Since I have already engaged the services of a tutor for Ali, I offer the opportunity to learn to read and write to any who wish to attend, and so there is always a little group of slaves, children and women who cannot attend a formal school but can spare a little time to learn alongside Ali.
“You are privileged,” I tell him, “And so it is meet that you should share that privilege with those whose lives are harder than yours.” He straightens with pride at the thought, offering, even though he is a little child, to help others in their quest for knowledge.
He will show them how to form a letter, tongue between his lips as he shapes them, frowning in concentration.
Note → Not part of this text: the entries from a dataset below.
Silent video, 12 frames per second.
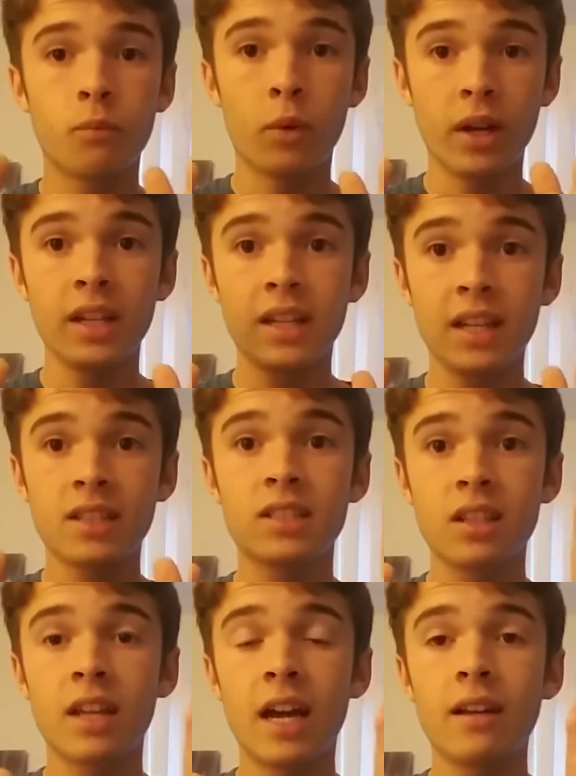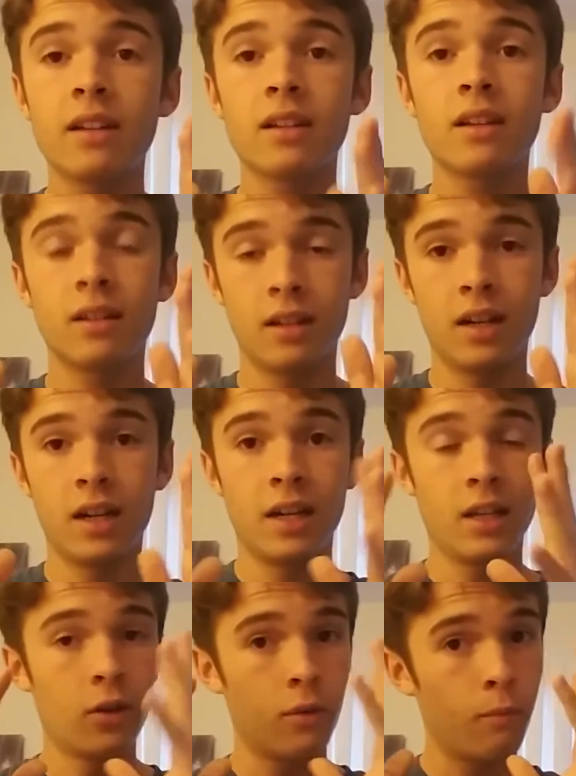When it gets to that uh,
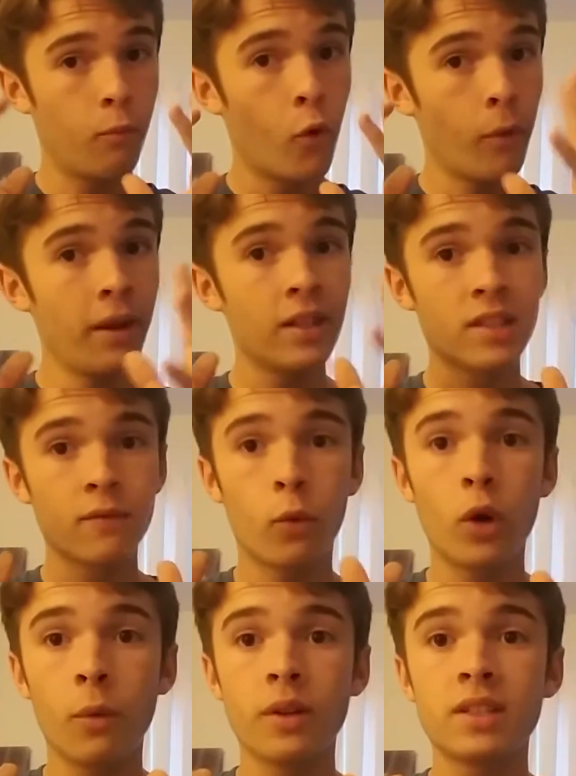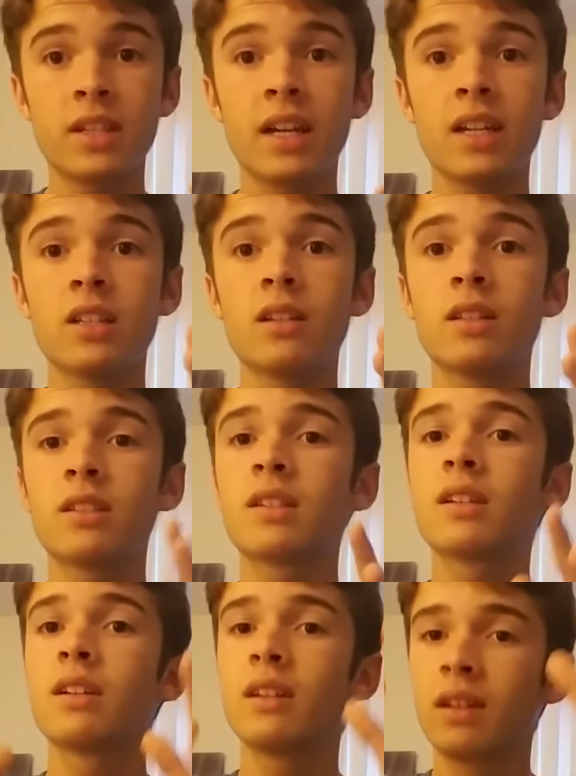you know, four minutes and forty-one
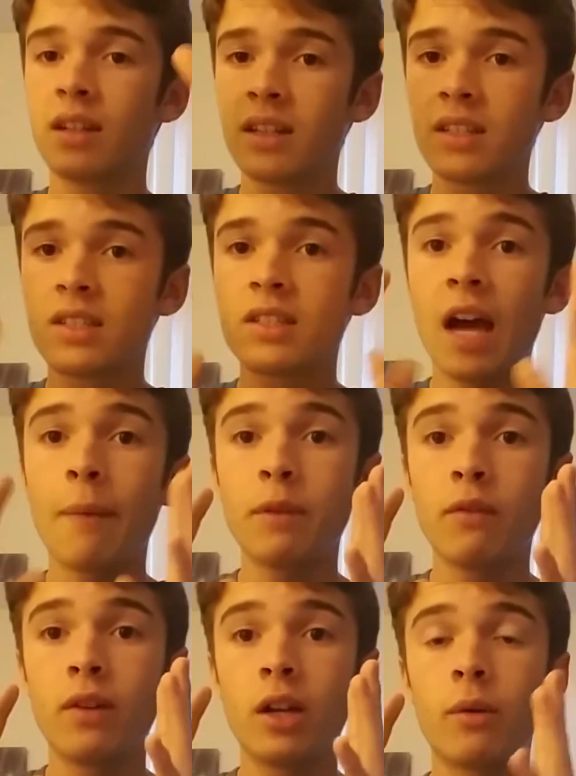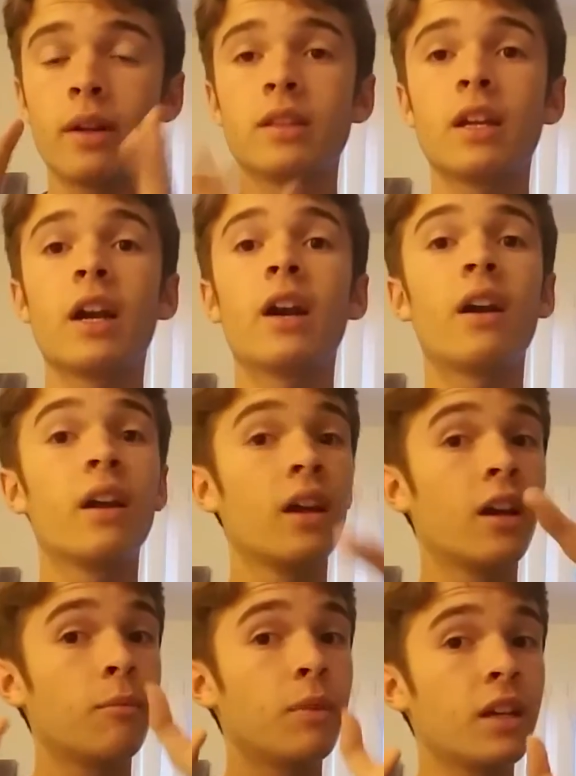seconds, stop the video right there,
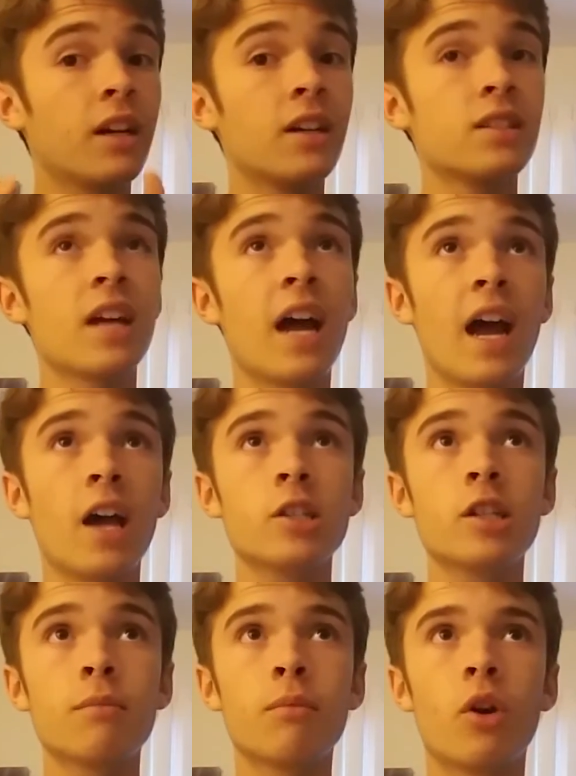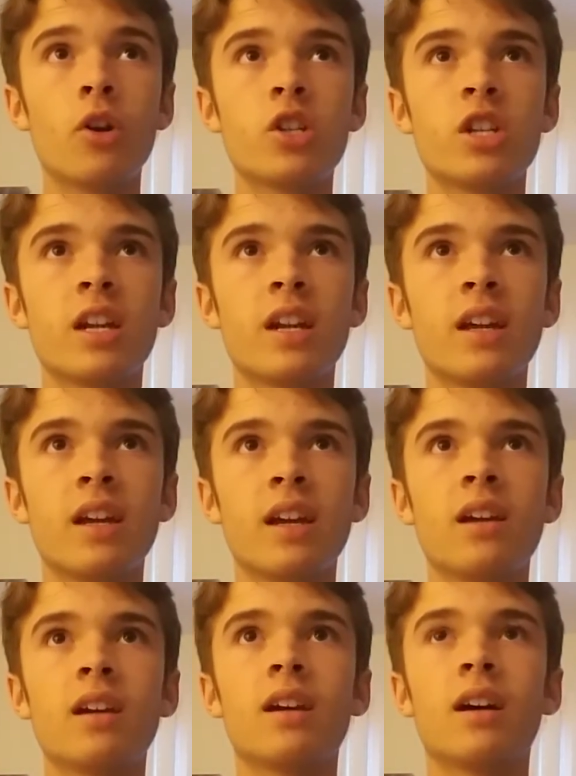because the Aston Martin
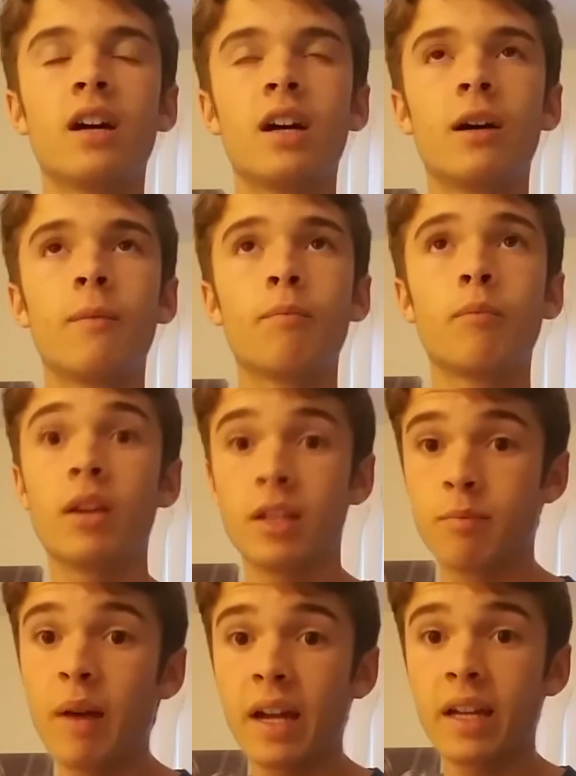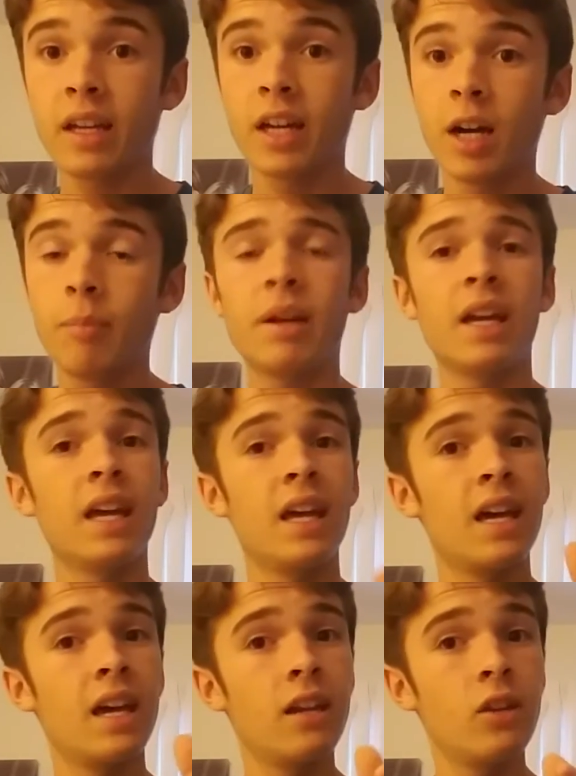um, is backing up
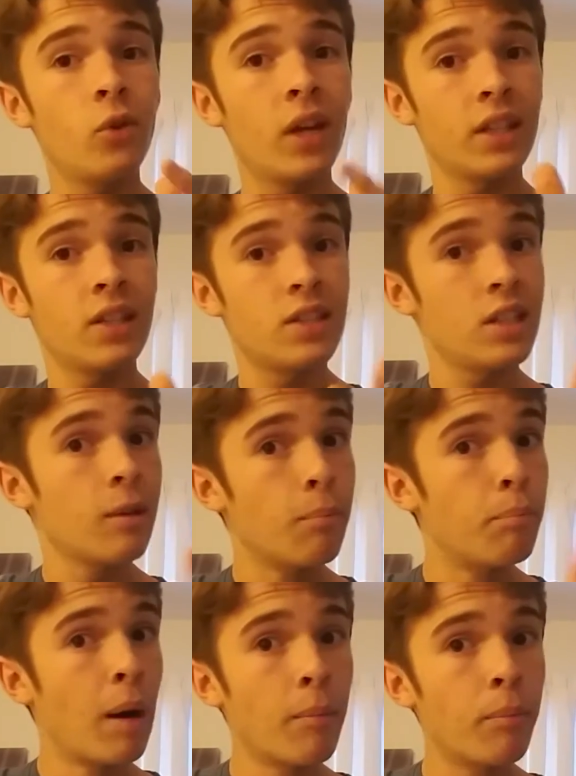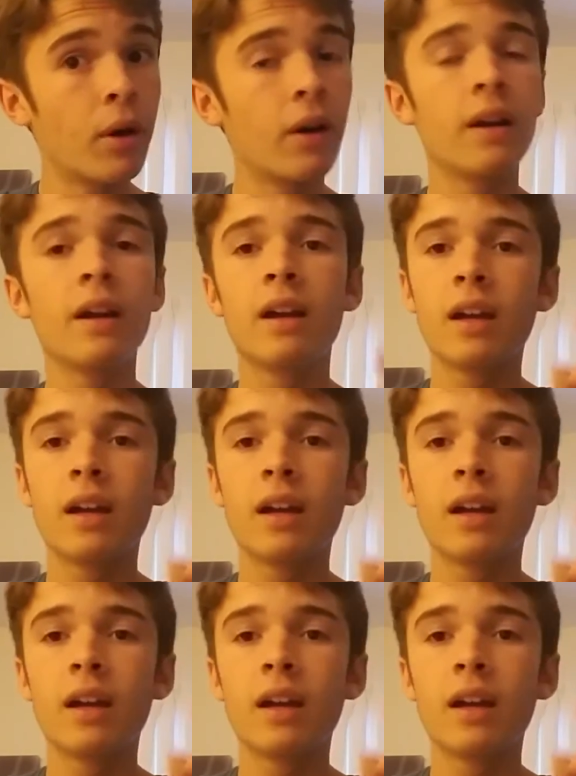and you get to see the bumper.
His little finger traces across the Qu’ran while he speaks its words aloud for the benefit of those still learning.
He is a born scholar, with a scholar’s desire to share what he knows.
Rebecca, meanwhile, is absent for much of several days and when I ask her where she went, she whispers that a Jewish trader invited her to his home, outside of Murakush, to celebrate Passover, knowing her to be of his faith.
“I told him I had been disowned by my family,” she says. “I did not want to lie to him, but he said we are far from Al-Andalus here and there are so few of our faith, we must stick together.”
There is something lighter about her, a brightness in her eyes and I am not surprised when a few months later a man presents himself at our house and asks to speak with me. He is named Daniel and he asks if he may marry Rebecca.
“Gladly, if you will love and protect her,” I tell him. “But she is so much a part of my life. Can she still work with me?”
He is happy with this arrangement and so Rebecca marries back into her faith, a homecoming for her after all these years being cast out.
I see a new confidence grow in her, a sense of belonging rather than the pitiful gratitude of the early years together.
She seems an equal with me now and although she leaves our house each afternoon to travel home with her husband, she spends most of each day with us.
Ali, of course, latches on to Daniel and asks him all manner of questions about the Jewish faith, even attends one or two prayer meetings to observe their rituals.
He is insatiable in his desire for knowledge, with an open-mindedness that continues to amaze and humble me.
I do not often see Yusuf but having work to keep me busy each and every day, having a household that is full of need and noise fills the silence and emptiness within me, lessens a little the longing for what I cannot have.
I think sometimes of Hela, of her gift to me of knowledge, and whether she meant for it so that I might use my healing skills, or whether she thought it might help to lessen my desire for Yusuf, I do not know.
I know nothing of her past. I know only that she saw something in me that needed help and gave it in the only way she knew how.
When I make my daily devotions, I pray for her soul, wherever she may be.